◆ TASK TO COMPLETE ◆
The full listing is to be returned exactly as given, but without pictures.

◆ INFORMATION SUPPLIED ◆

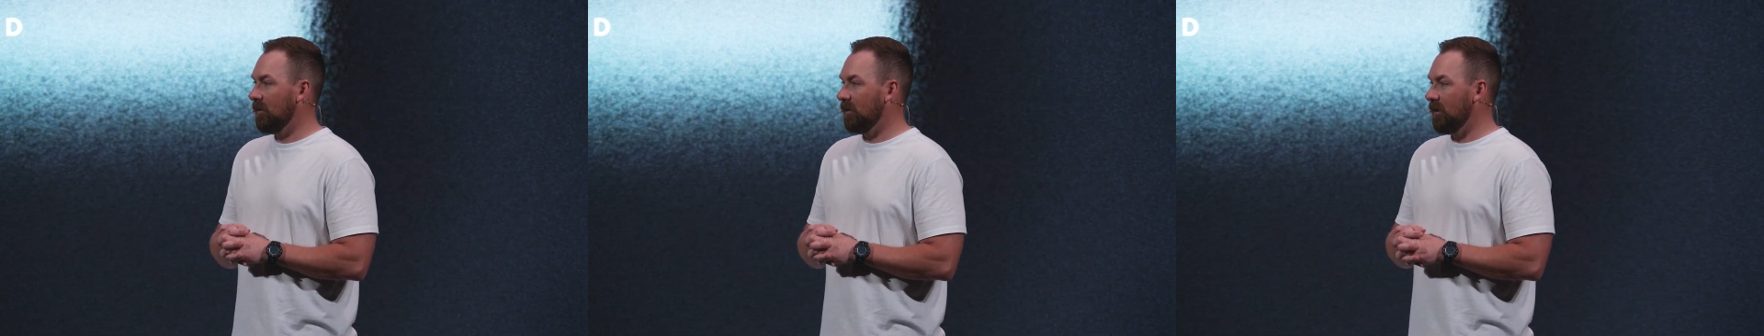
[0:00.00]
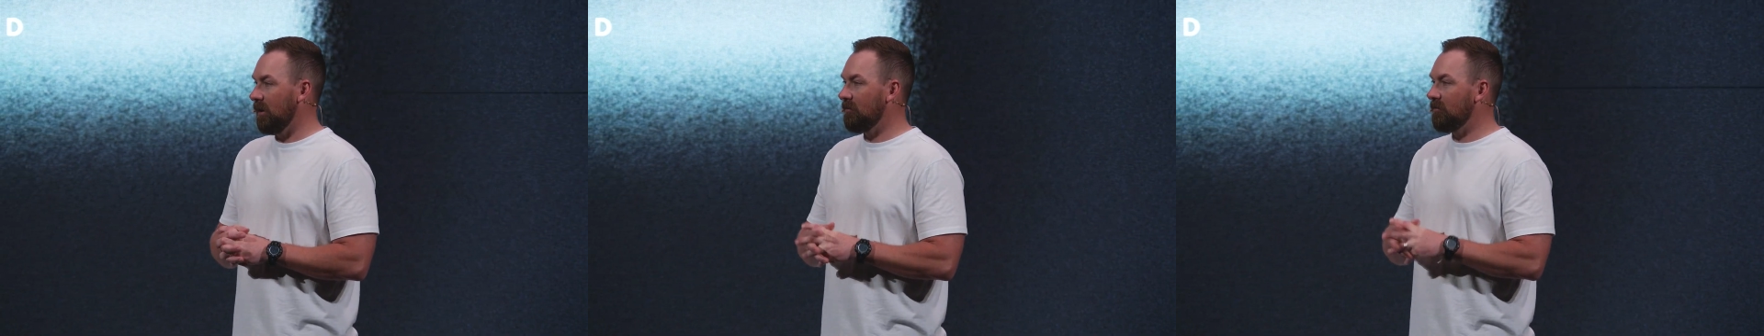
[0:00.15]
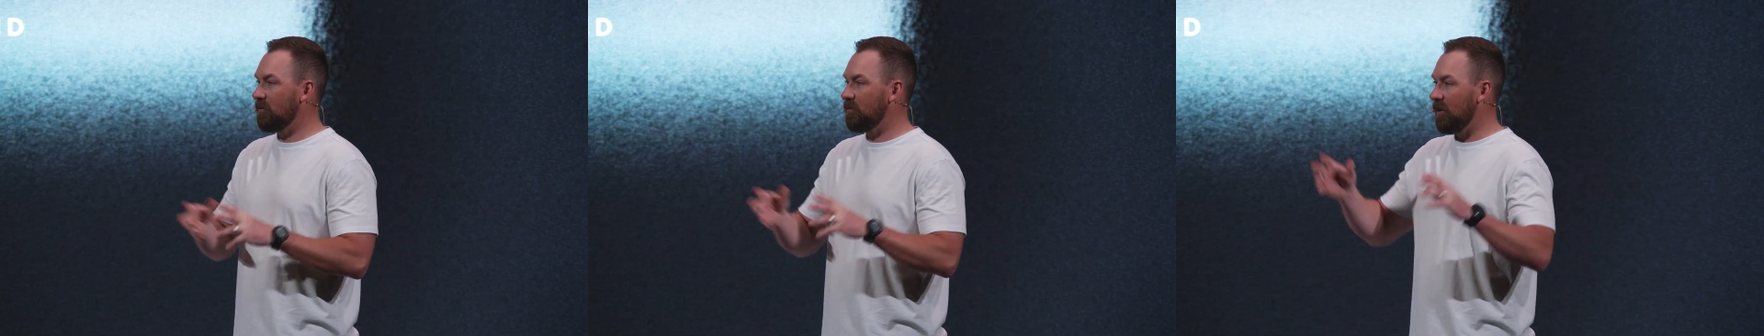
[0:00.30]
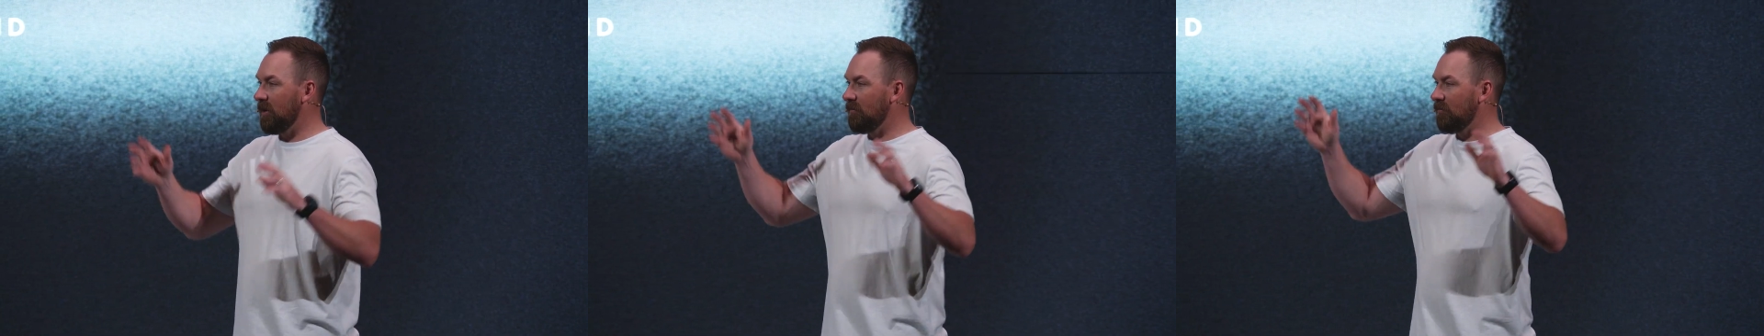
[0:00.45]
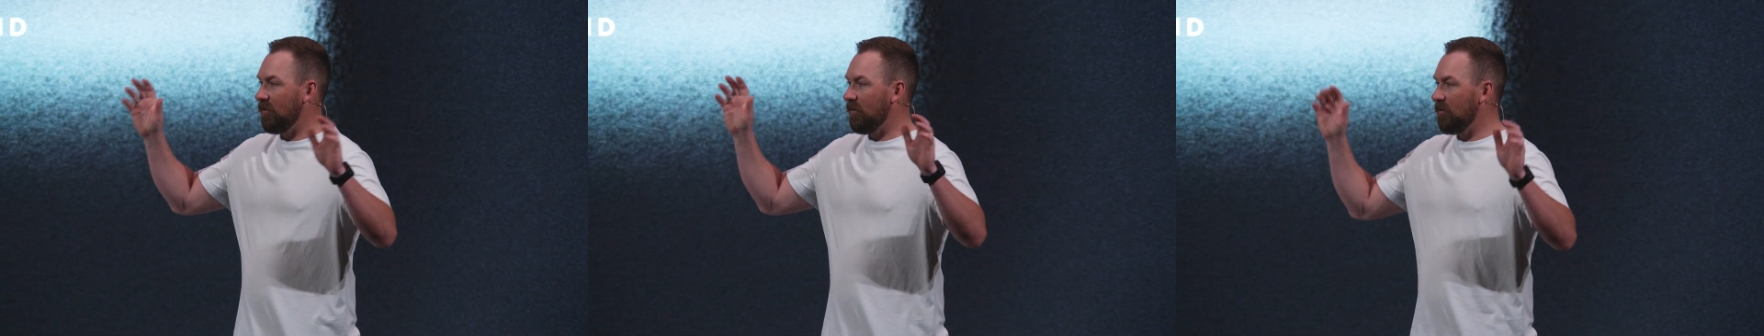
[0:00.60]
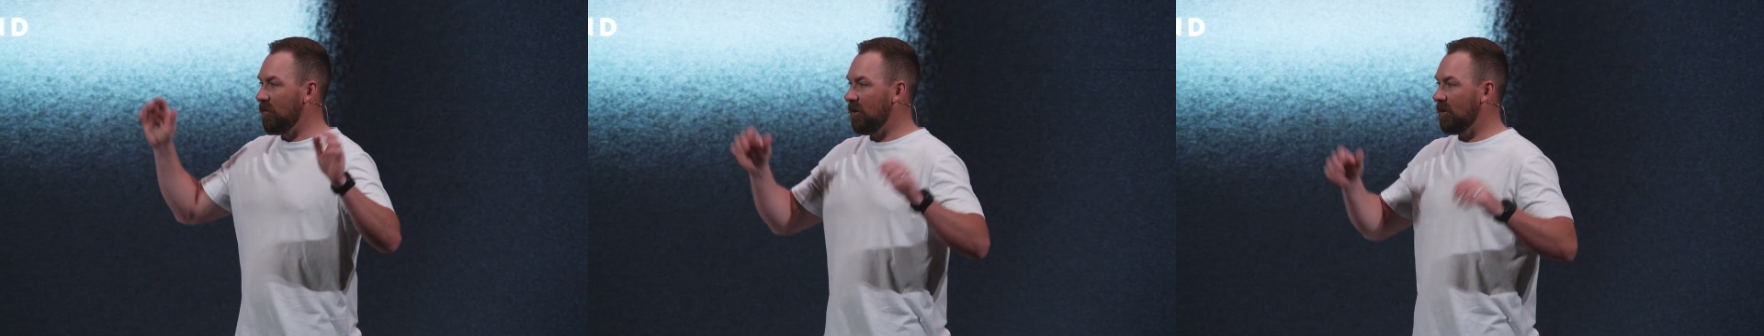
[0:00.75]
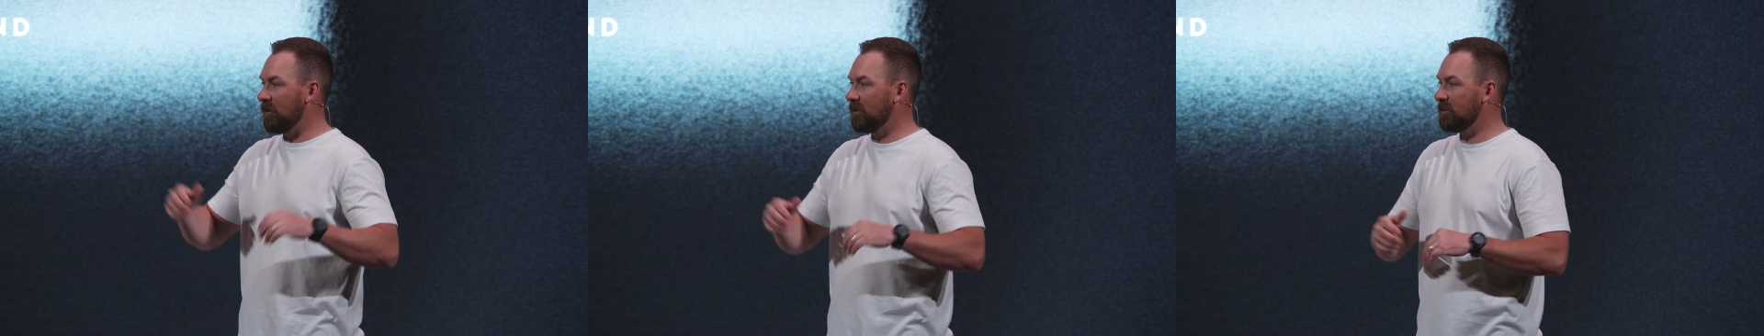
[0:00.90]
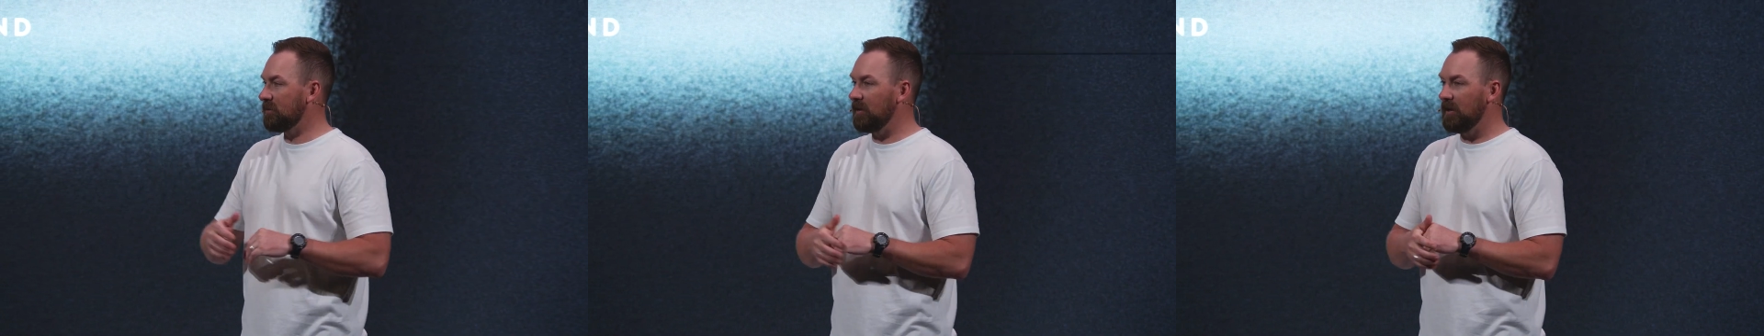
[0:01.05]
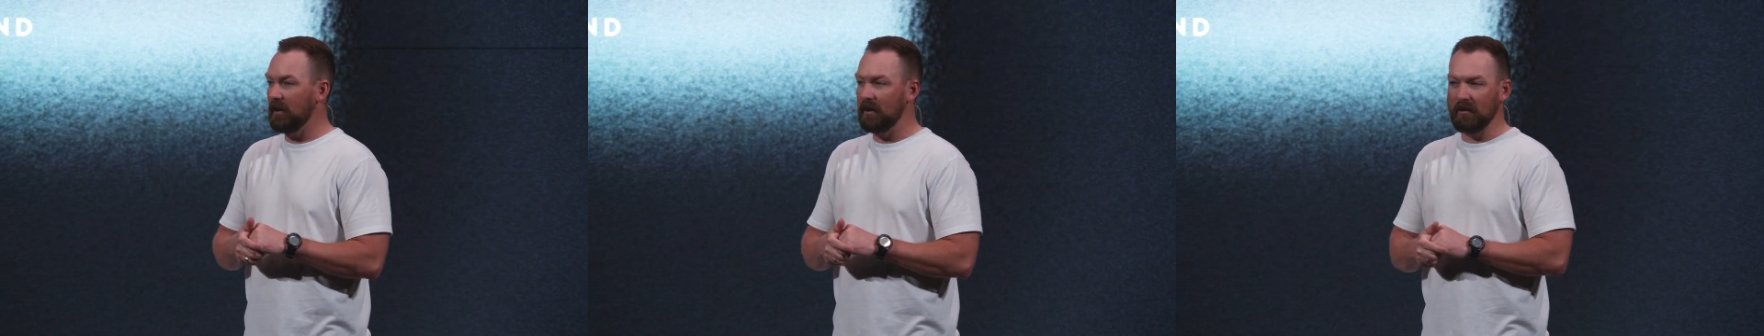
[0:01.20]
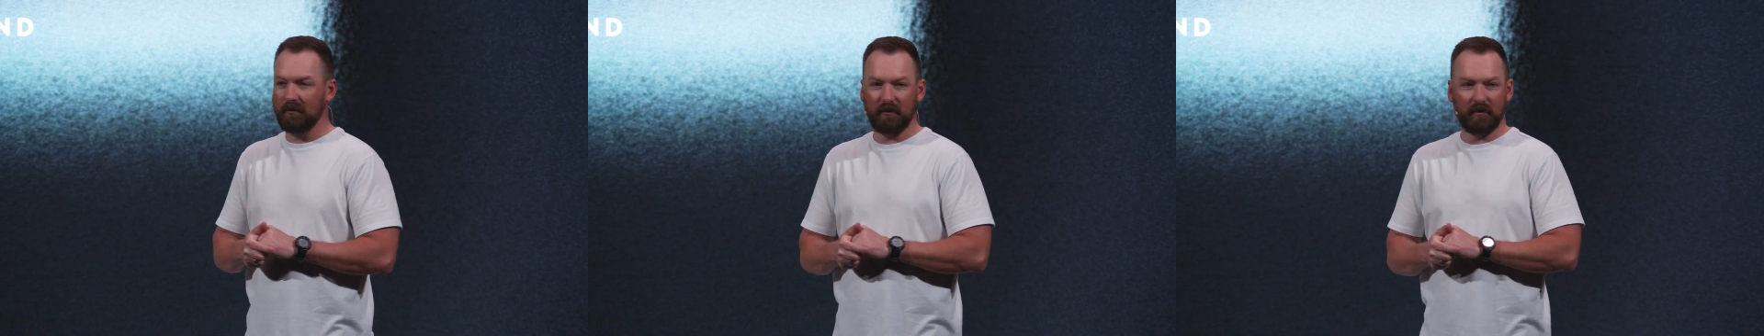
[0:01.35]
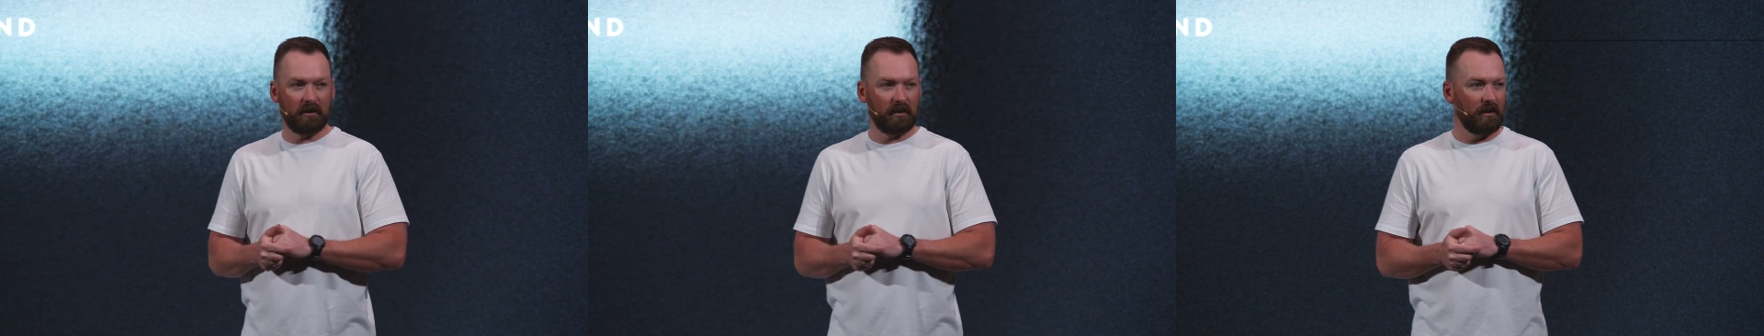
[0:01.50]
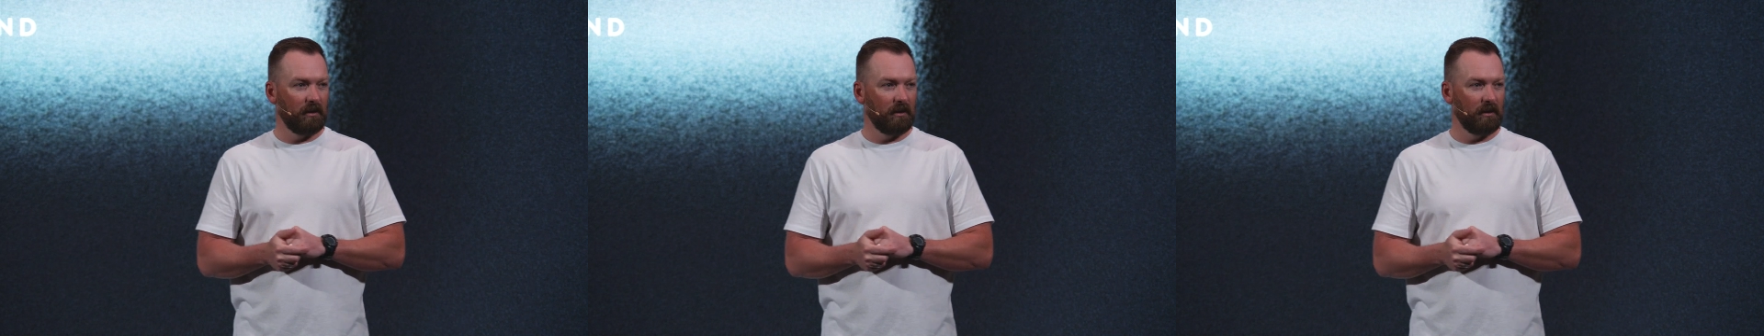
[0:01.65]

You ever prayed for a parking spot?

◆ WRITTEN RESPONSE ◆
[0:00.00]
[0:00.15]
[0:00.30]
[0:00.45]
[0:00.60]
[0:00.75]
[0:00.90]
[0:01.05]
[0:01.20]
[0:01.35]
[0:01.50]
[0:01.65]

You ever prayed for a parking spot?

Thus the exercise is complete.